Tennessee Gov. Bill Haslam, who touted the near record low jobless rate in Tennessee, said programs to help more students and workers go to college are helping the Volunteer State to improve its economy.
“As we continue to invest in our workforce though the Tennessee Promise and Tennessee Reconnect programs, Tennessee will lead in high-quality job growth,” Haslam said Thursday.

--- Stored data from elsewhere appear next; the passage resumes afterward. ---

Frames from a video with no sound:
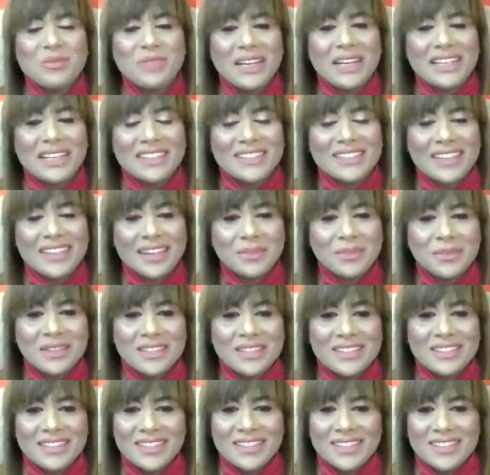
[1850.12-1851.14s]
much. That
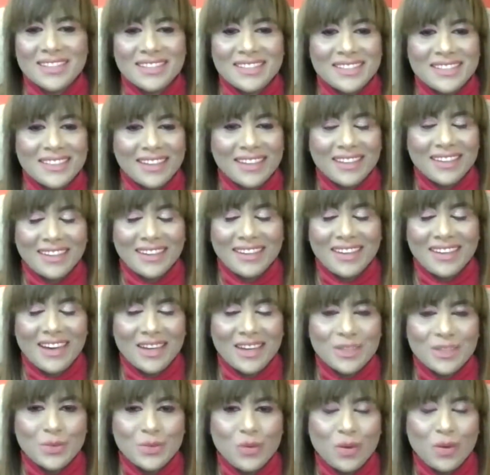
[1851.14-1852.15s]
was just
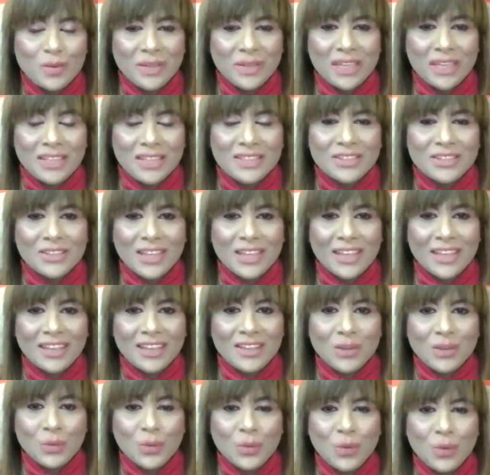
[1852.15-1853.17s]
heartwarming to get
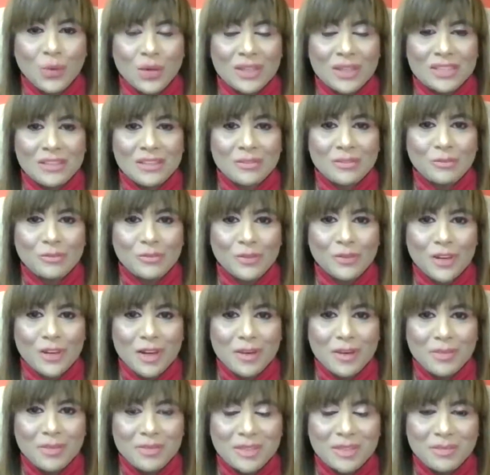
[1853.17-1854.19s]
an award
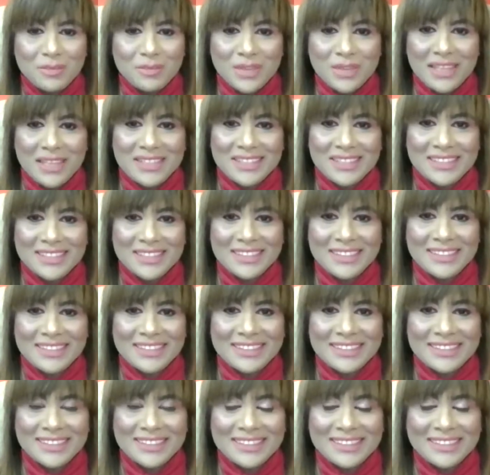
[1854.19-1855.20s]
from the president
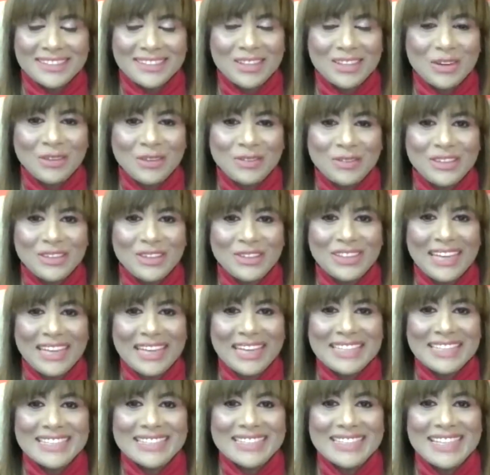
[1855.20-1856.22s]
of the
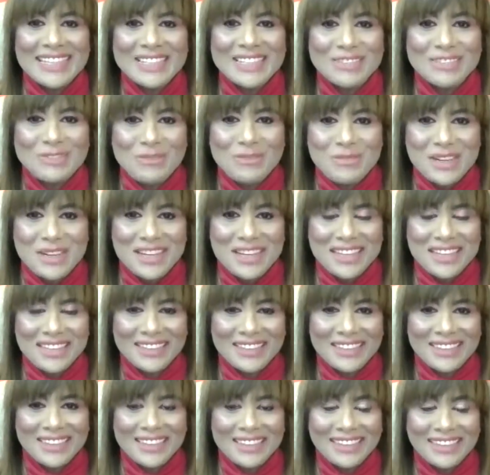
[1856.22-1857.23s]
United States of
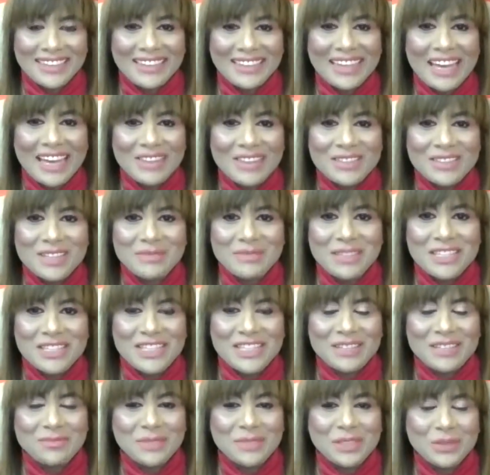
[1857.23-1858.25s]
America, the Lifetime
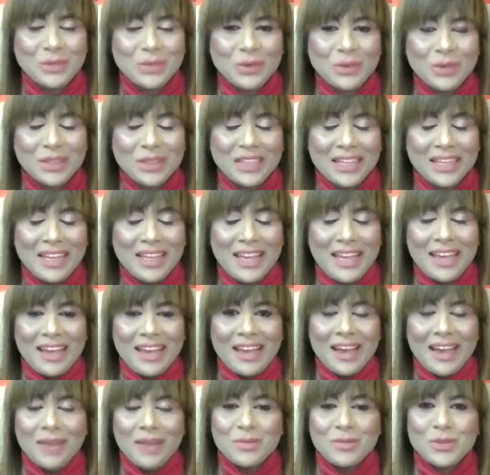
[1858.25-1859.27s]
Achievement Award.
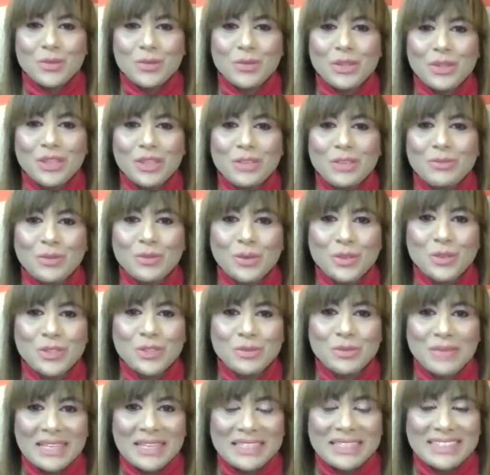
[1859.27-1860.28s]
I'm so looking forward
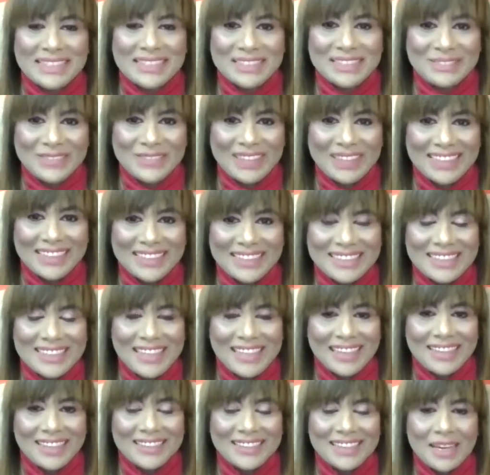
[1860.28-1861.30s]
to my certificate,
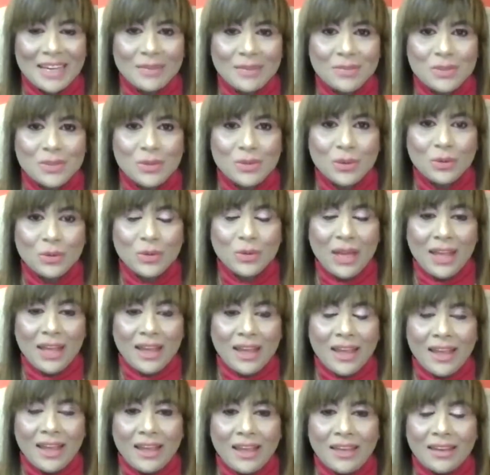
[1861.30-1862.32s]
and I'm so
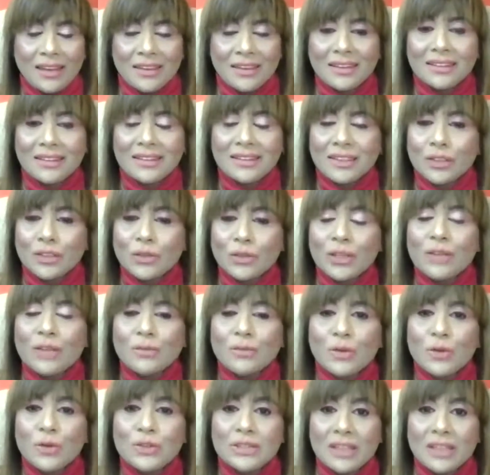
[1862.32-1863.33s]
looking
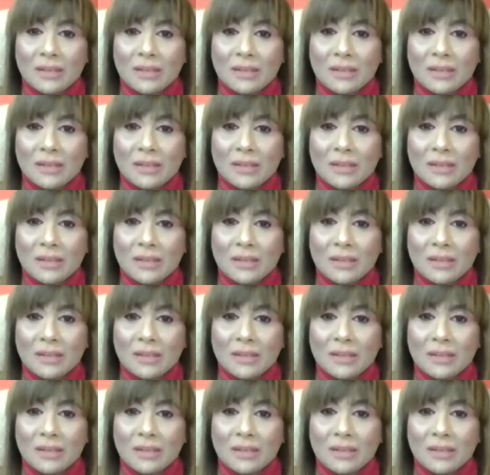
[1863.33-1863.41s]
forward to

But the biggest job growth in Tennessee came in the service industries, especially at restaurants and hotels that often have below average wage rates. In the past year, employment growth in Tennessee was greatest in leisure and hospitality, which added 16,600 jobs to grow at a robust 5.1 percent.
Durable goods manufacturing, information and federal government employment which typically have higher average pay lost a combined 1,500 jobs in Tennessee over the past year, dropping by 0.2 percent in the 12 months ended in February 2018.
“The state of Tennessee works every day, with both employers and job seekers, to ensure there are jobs opportunities available across the state and there is a qualified workforce to fill those positions.” Tennessee Labor Commissioner Burns Phillips said in a statement. “This is one of the main reasons companies decide to locate or expand in Tennessee.”
Despite the robust job growth in Tennessee, wage growth, at least in manufacturing, appears to remain subdued. The average factory wage in Tennessee last month was $19.60 an hour, or only 34 cents an hour or 1.8 percent more than a year ago.